I think the much simpler implementation, without all the boilerplate and object.__setattr__ noise, outweighs the small advantage of the IDE and type checker also checking the keyword requirement. It's still there and any tests that are not using keywords will fail at runtime, so the API change is there, which is (imo) most important.

I played around a bit with having Python 3.10+ use the native stdlib functionality and 3.8 & 3.9 use this, but that got messy pretty quickly (particularly with the classes that aren't entirely keyword only), and when it gets too messy pyright and the IDE start losing the ability to follow along.

So: @benhoyt and @PietroPasotti I say we go with the simple __new__ approach. Fairly clean, gives the desired API change, IDE & checkers work just without picking up the requirement. What say you?

dimaqq commented 3 months ago

I'm not sure whether Tony's comment about "the example above" applies to my __new__ proposal or something else... I've updated my __new__ crud to show how a default value would be handled.

tonyandrewmeyer commented 3 months ago

For the interim, where we've got to support Py 3.8 and 3.9, let's add an explicit custom __new__ to each leaf dataclass.

This is still a reasonable amount of boilerplate. It avoids the object.__setattr__ but we still have to write out a constructor for each class.

    def __new__(cls, a: int, b: int, *, c: int, d: int) -> Self:
        i = super().__new__(cls)
        i.__init__(a, b, c=c, d=d)
        return i

I'm pretty sure this calls __init__ twice, because __new__ doesn't normally call __init__, so after this __new__ calls __init__ explicitly, it will be called again. Probably that's just wasteful and not dangerous with a dataclass default __init__ I guess?

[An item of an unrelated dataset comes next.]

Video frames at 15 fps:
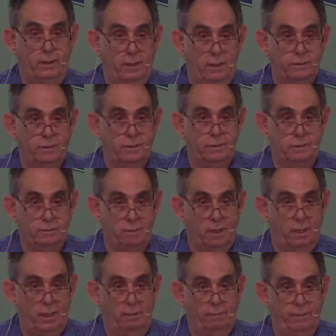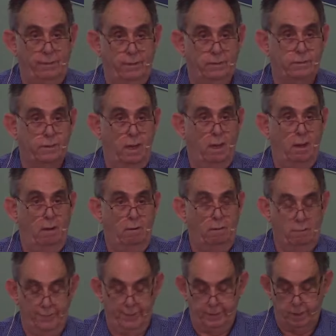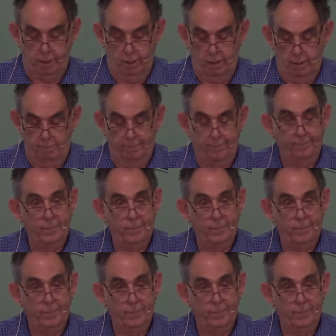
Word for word: this and struggling with this all the time.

It actually gets simpler if that's fixed. For example, this would be Container (with the dicts typed more exactly):

    def __new__(cls, name, *, can_connect: bool=False, _base_plan: dict=None, layers: dict=None, service_status: dict=None, mounts: Dict=None, exec_mock: dict=None):
        return super().__new__(cls)

In my IDE (VS Code, with the default language server) and with pyright it has the same behaviour as the other __new__, ie. nothing breaks, but they also can't tell that there's a requirement (even though it's much more explicit in this case).

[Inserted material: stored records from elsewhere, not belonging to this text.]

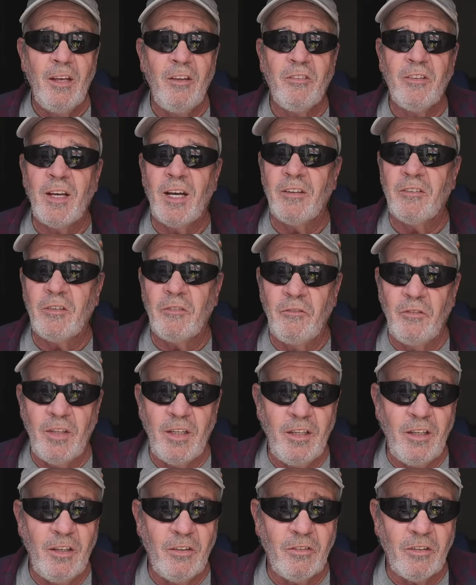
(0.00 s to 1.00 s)
He's got
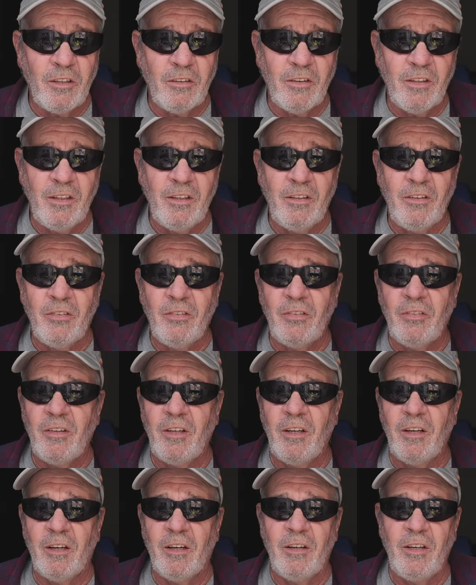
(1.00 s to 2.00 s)
some videos on
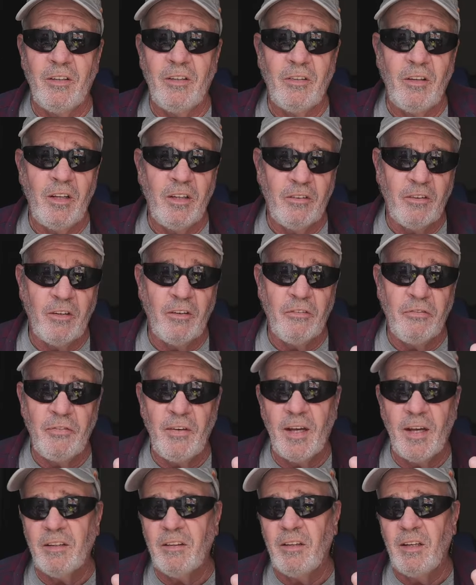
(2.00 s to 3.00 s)
this. It's an
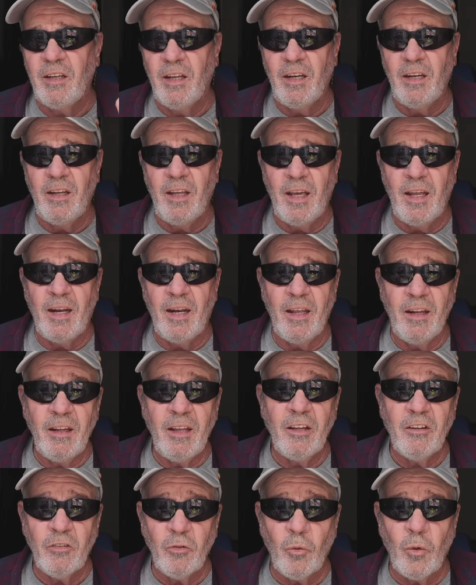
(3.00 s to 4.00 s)
effect, and
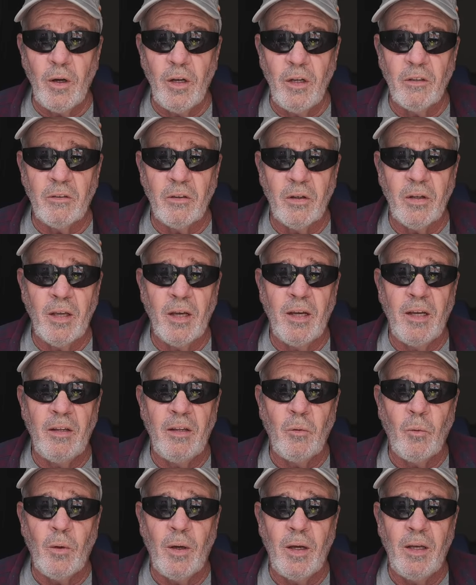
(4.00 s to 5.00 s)
it's real,
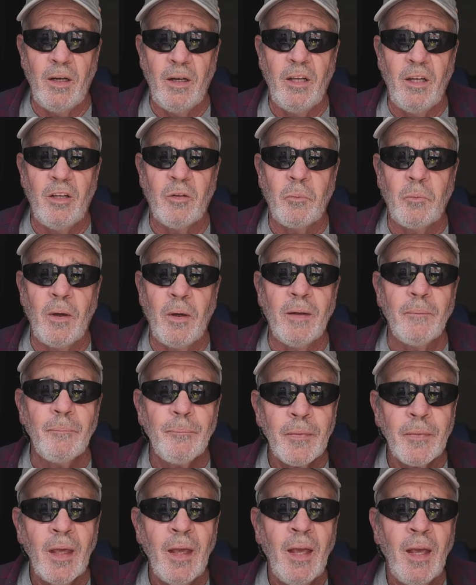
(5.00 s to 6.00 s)
okay, the way it is.
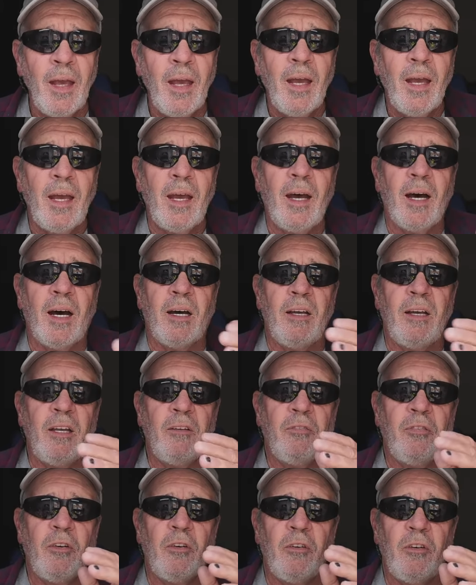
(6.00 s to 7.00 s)
But
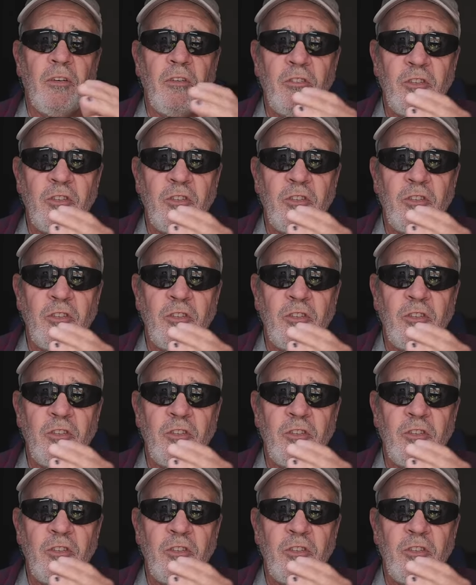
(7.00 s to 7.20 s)
if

It's a reasonable suggestion, thanks! If it had made either the IDE or pyright detect the requirement to use a keyword arg, then I would lean towards it. However, since it's giving the same behaviour, but we still have to have all of the arguments written out, I'd still prefer to just centralise it in a common base class. It's not that magical, and it's not a metaclass (I did play with those to see if I could get this nicer, but had no luck so gave up).

I'm not sure whether Tony's comment about "the example above" applies to my __new__ proposal or something else...

The comment above was about my original __new__ proposal (properly implemented). I was writing the (long) comment above when yours appeared, so didn't see it before posting.

benhoyt commented 3 months ago

IDE and type checking behaviour is not perfect but seems okay. I'm on board with the __new__ method; let's see what @PietroPasotti thinks.

dimaqq commented 3 months ago

TIL

If __new__() is invoked during object construction and it returns an instance of cls, then the new instance’s __init__() method will be invoked like __init__(self[, ...]), where self is the new instance and the remaining arguments are the same as were passed to the object constructor.

If __new__() does not return an instance of cls, then the new instance’s __init__() method will not be invoked.

PietroPasotti commented 3 months ago

Yes, the __new__ approach sounds better to me. Thanks for indulging me in my dislike of object.__setattr__ :)

tonyandrewmeyer commented 2 months ago

@PietroPasotti I've cleaned up all the commit history (and it's clean against current 7.0 HEAD) but it's otherwise unchanged. Do you have time for a final (:crossed_fingers:) review before you head off? If not I could get someone in Charm-Tech to do it if you're still ok with the approach.